Prompt: Would you write out every record that follows exactly, with the pictures left out?

Material for this exercise:

Content starts

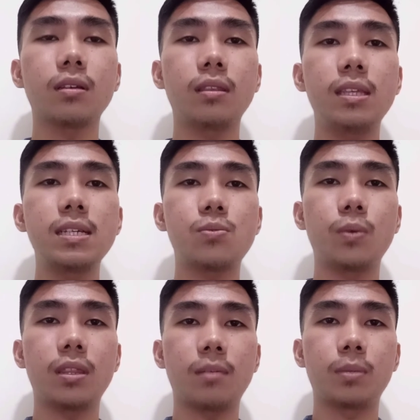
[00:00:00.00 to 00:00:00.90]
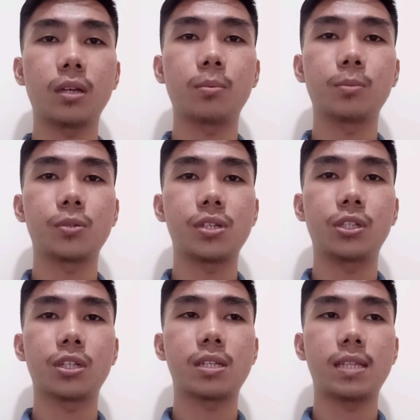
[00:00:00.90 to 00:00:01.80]
these with applicable
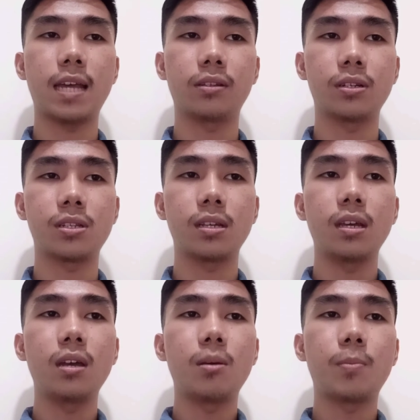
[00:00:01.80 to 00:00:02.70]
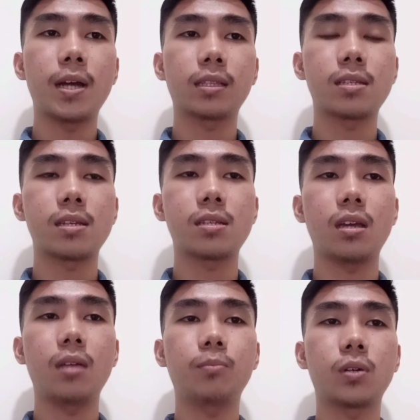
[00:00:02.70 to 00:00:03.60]
procedures, standards, practices,
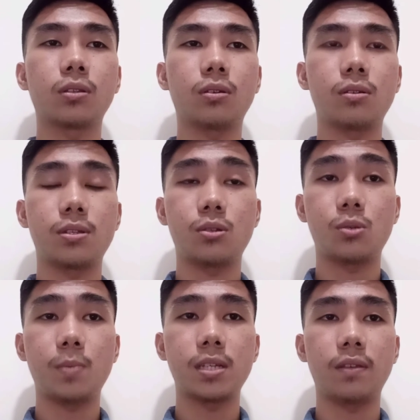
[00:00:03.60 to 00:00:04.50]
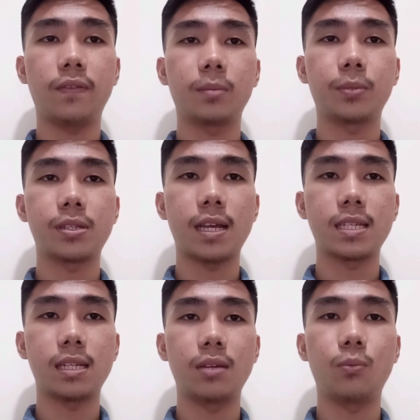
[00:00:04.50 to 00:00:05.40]
and protocols to specify
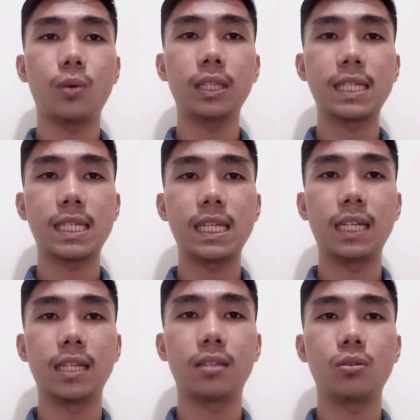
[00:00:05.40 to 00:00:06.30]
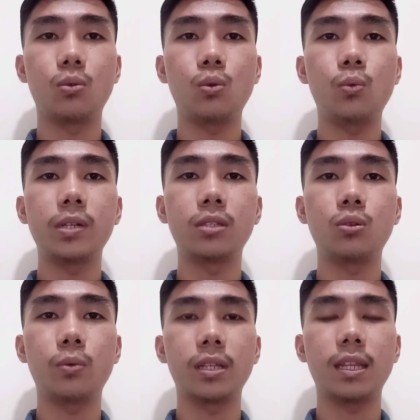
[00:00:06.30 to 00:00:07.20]
precisely what is needed, who will
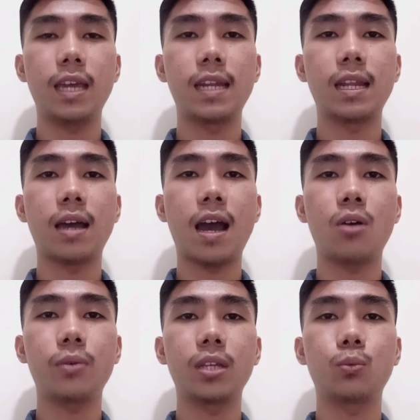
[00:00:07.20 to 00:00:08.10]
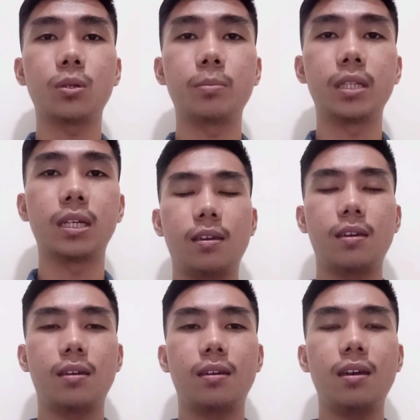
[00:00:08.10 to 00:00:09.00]
do it, and how it will be done.
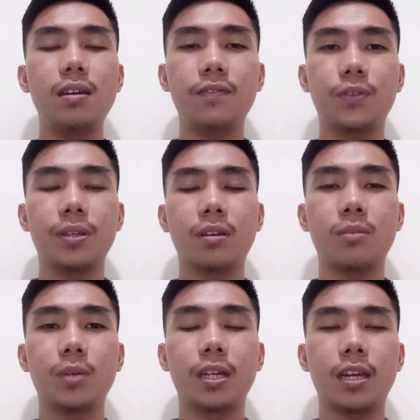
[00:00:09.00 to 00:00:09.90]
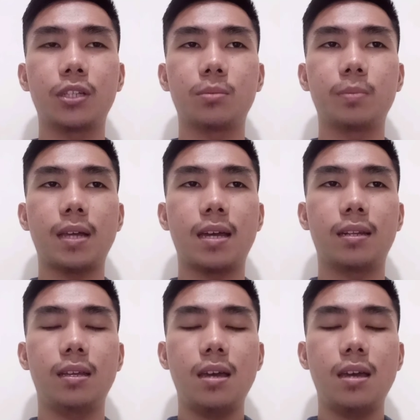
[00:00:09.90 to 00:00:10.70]
And for the communication plan,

Content ends

Exercise answer:
[00:00:00.00 to 00:00:00.90]
[00:00:00.90 to 00:00:01.80]
these with applicable
[00:00:01.80 to 00:00:02.70]
[00:00:02.70 to 00:00:03.60]
procedures, standards, practices,
[00:00:03.60 to 00:00:04.50]
[00:00:04.50 to 00:00:05.40]
and protocols to specify
[00:00:05.40 to 00:00:06.30]
[00:00:06.30 to 00:00:07.20]
precisely what is needed, who will
[00:00:07.20 to 00:00:08.10]
[00:00:08.10 to 00:00:09.00]
do it, and how it will be done.
[00:00:09.00 to 00:00:09.90]
[00:00:09.90 to 00:00:10.70]
And for the communication plan,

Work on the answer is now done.